Vita da Carlo: alla fine, sì o no?
Finita la visione di Vita da Carlo, si rimane divertiti ma con l’agrodolce in bocca.
Un po’ troppo scoperta l’intenzione di riproporre gli antichi fasti sia pur scherzandoci sopra. Un po’ troppo scadente il corteo di interpreti che gli si affollanno intorno (eccezion fatta, come si è detto, per Tortora e il giovin Bannò, e noi avremmo voluto vedere nel gruppo l’impagabile Giallini, sarebbero stati botti di quelli indimenticabili).
Indovinata l’autoironica parodia del sistema-cinema, nel tratteggiare una versione borgatara di Aurelio De Laurentiis che percula a dovere lo sceneggiatore intellettualoide di turno. Ma si poteva spingere di più, si poteva colorire di più con pennellate da trattoria vecchia scuola, anziché da osteria elegante come vanno di moda adesso.

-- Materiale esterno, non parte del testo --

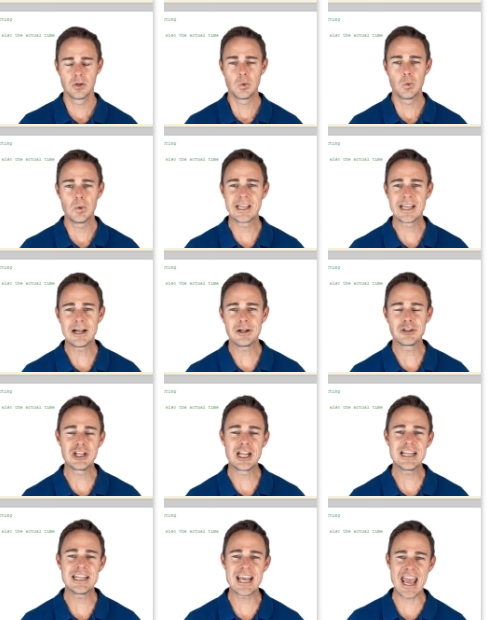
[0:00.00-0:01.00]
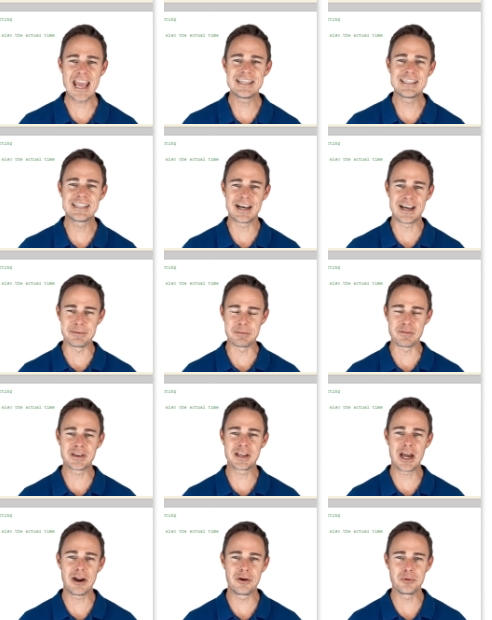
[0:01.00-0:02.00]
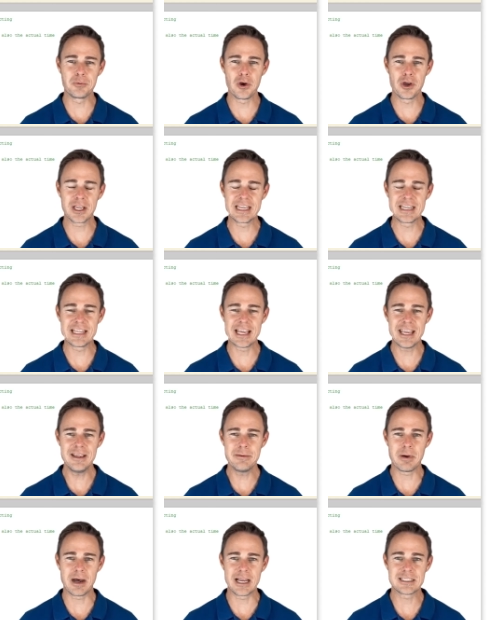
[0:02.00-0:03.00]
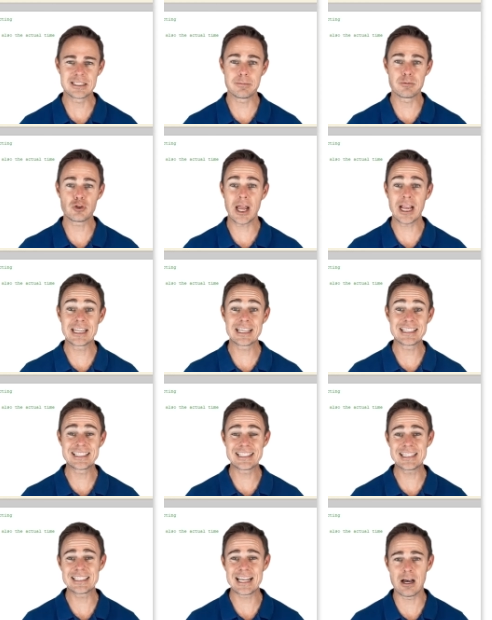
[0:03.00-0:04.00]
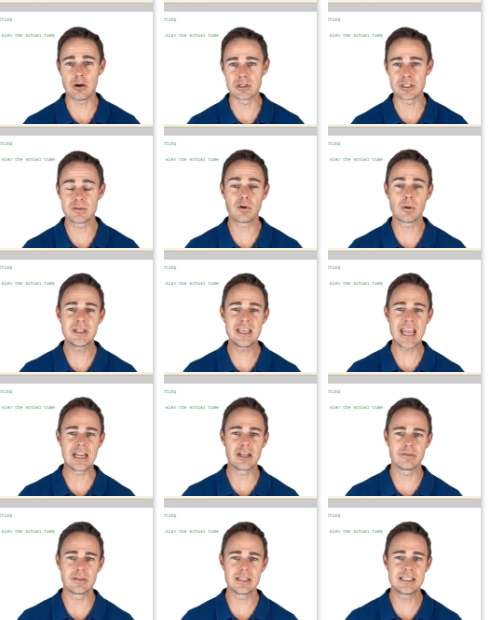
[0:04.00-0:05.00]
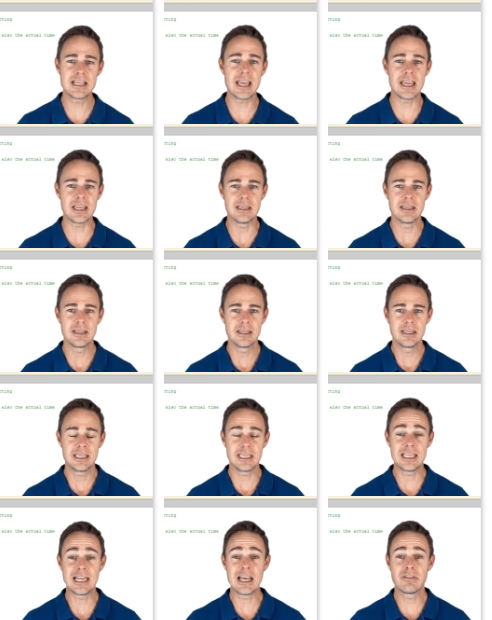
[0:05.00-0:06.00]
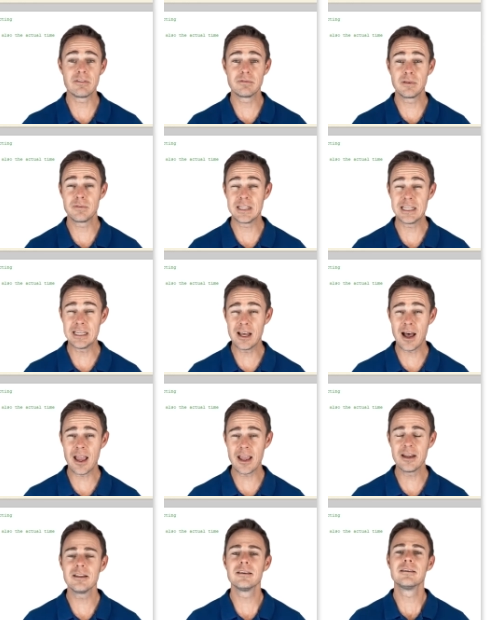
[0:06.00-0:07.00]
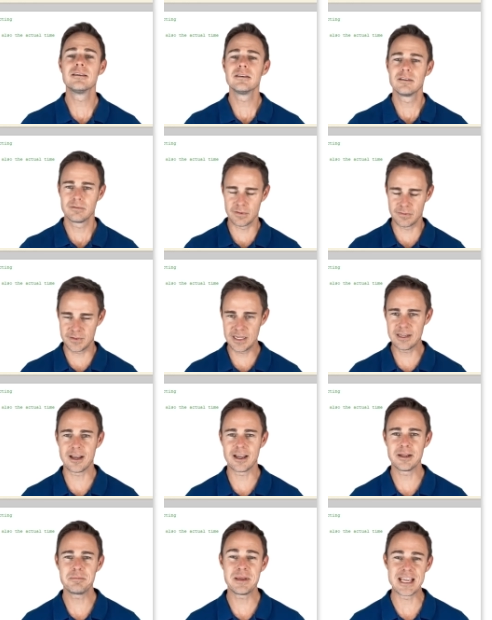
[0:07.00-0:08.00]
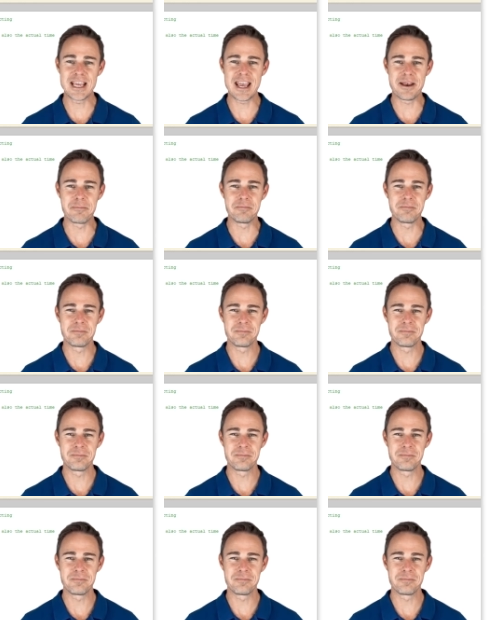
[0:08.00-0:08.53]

We calculate end time of the current working day by subtracting 6 hours from the end of the day, 11.59, 59 p.m.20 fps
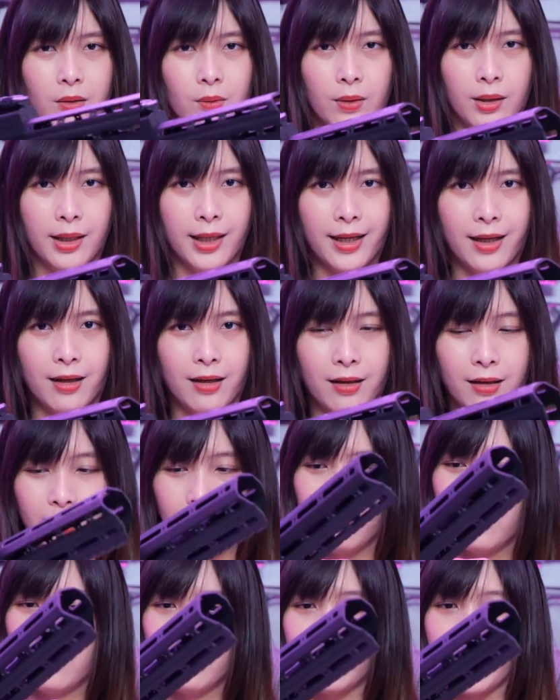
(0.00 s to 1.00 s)
voila,
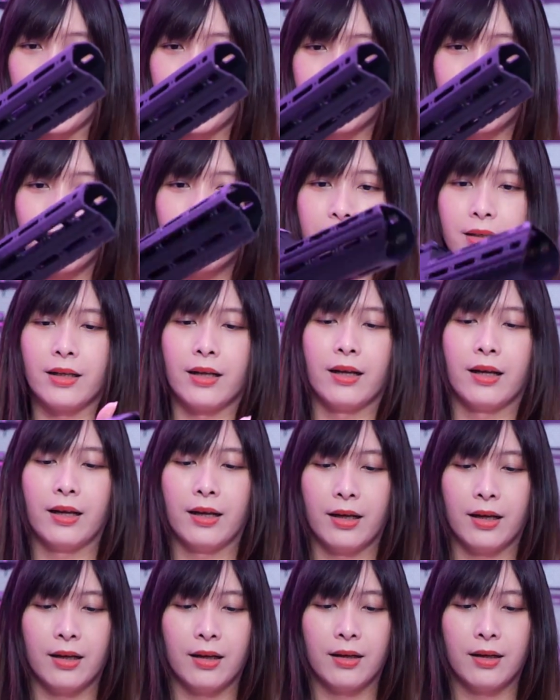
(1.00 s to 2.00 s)
that's done.
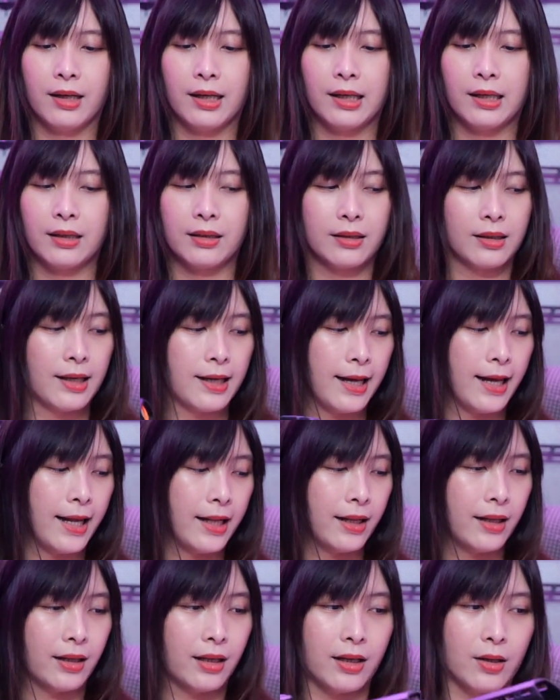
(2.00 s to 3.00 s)

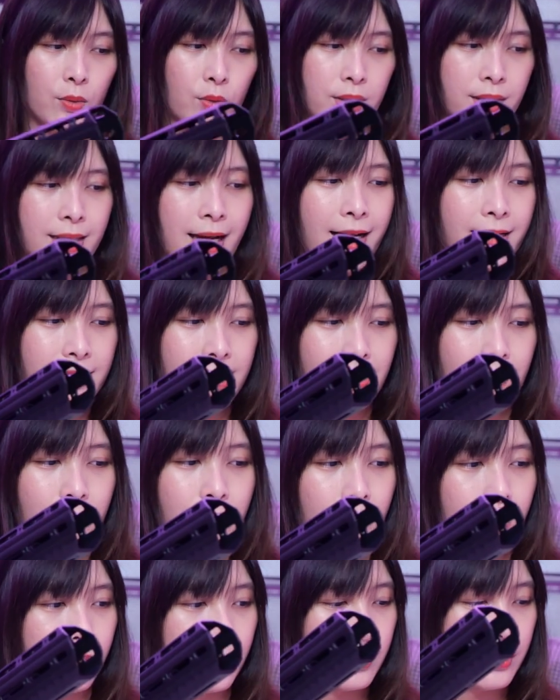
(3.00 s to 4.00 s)
And it was that
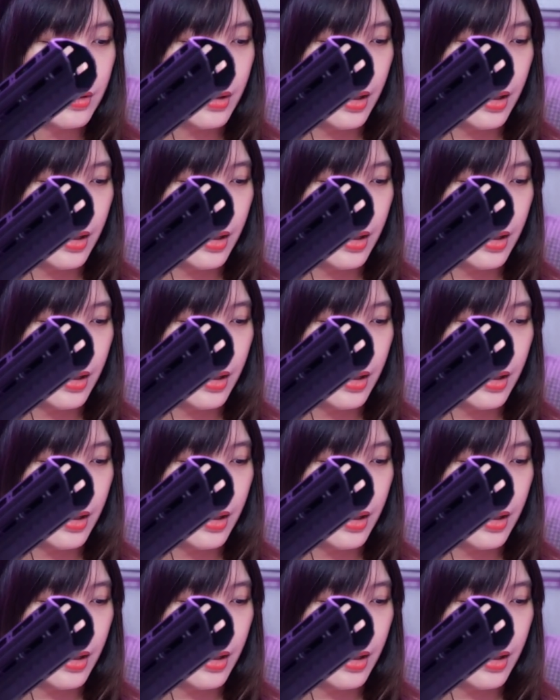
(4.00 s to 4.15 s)
simple.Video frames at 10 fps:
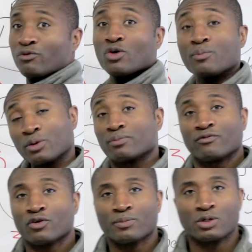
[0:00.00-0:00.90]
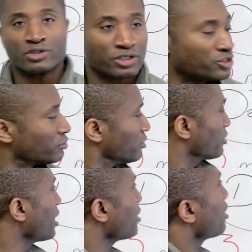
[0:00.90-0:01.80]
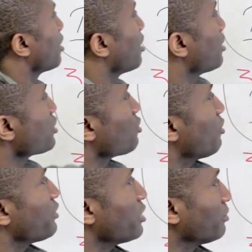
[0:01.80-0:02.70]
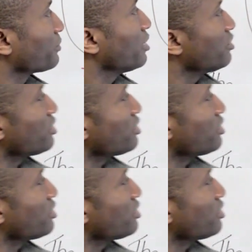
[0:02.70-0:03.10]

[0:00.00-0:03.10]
verb usage. Okay? Let's go over here.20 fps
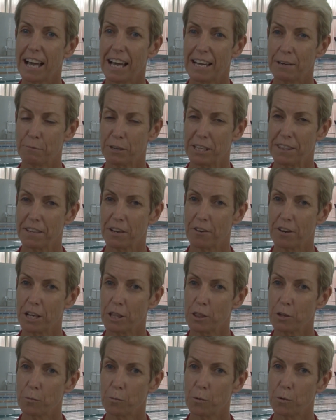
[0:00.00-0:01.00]
and when they're
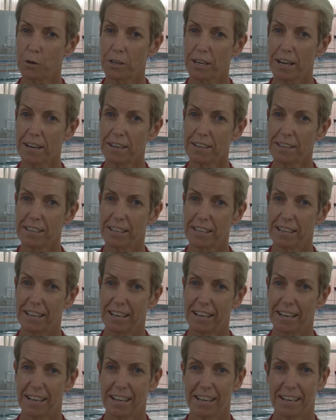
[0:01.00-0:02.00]
in the water,
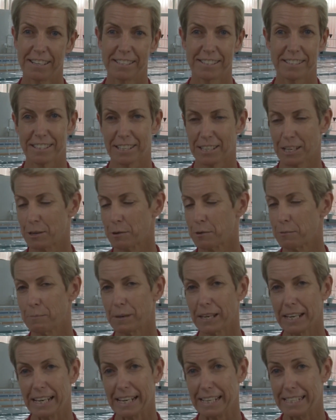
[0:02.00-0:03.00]
it's
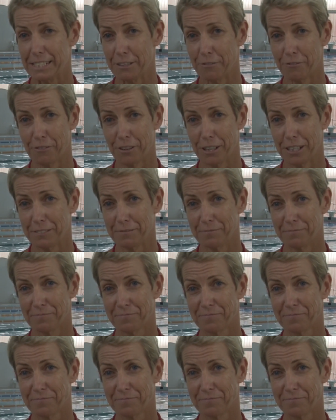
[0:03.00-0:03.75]
completely different.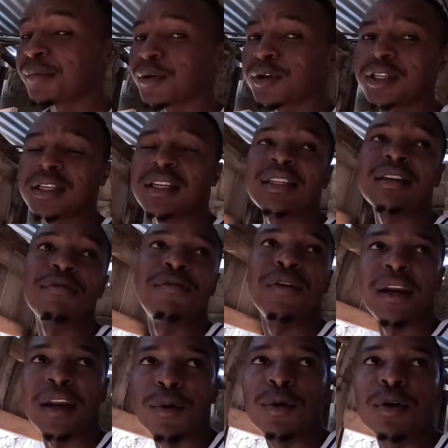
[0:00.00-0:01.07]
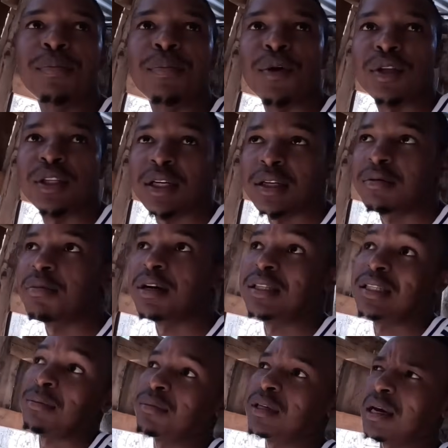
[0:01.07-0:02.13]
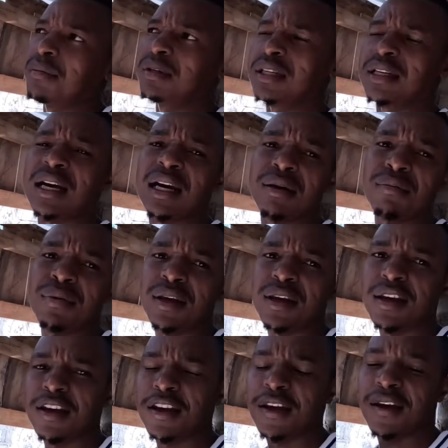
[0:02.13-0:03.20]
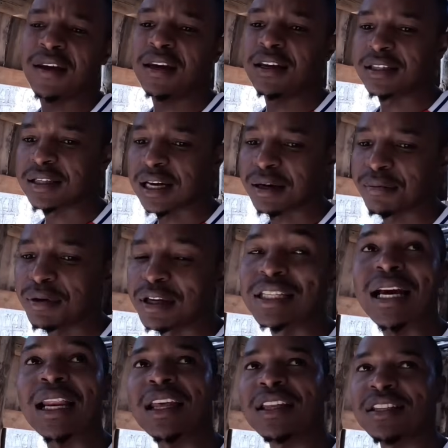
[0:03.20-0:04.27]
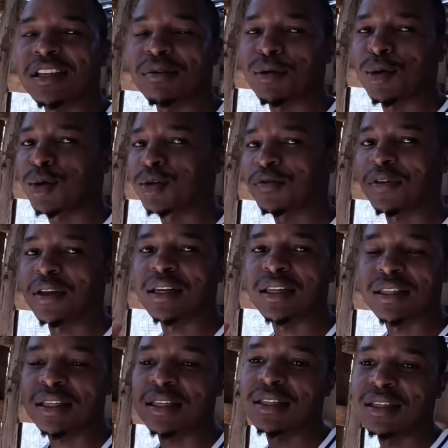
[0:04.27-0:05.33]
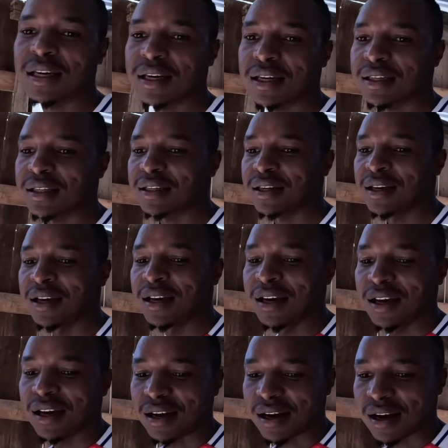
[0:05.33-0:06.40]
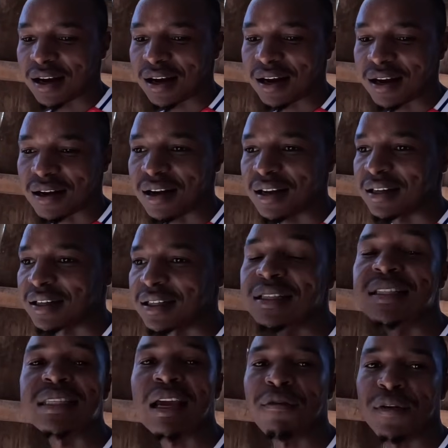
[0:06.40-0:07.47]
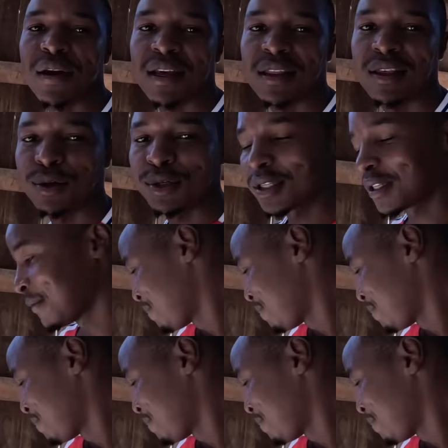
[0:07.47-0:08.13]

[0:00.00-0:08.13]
project is a very good project, but sometimes it can be challenging because of the diseases and stuff like those.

La verità è che Roma, e con lei Verdone, è orfana di chi non tornerà più: è orfana dei caratteristi. Sora Lella, Mario Brega, Angelo Bernabucci su tutti. Mitologici, insuperabili, inimitabili. Ci fossero stati loro, a movimentare questa vitaccia da Carlo, sarebbe stato come godere immergendosi in una carbonara con il ponentino a Trastevere. Nostalgia canaglia.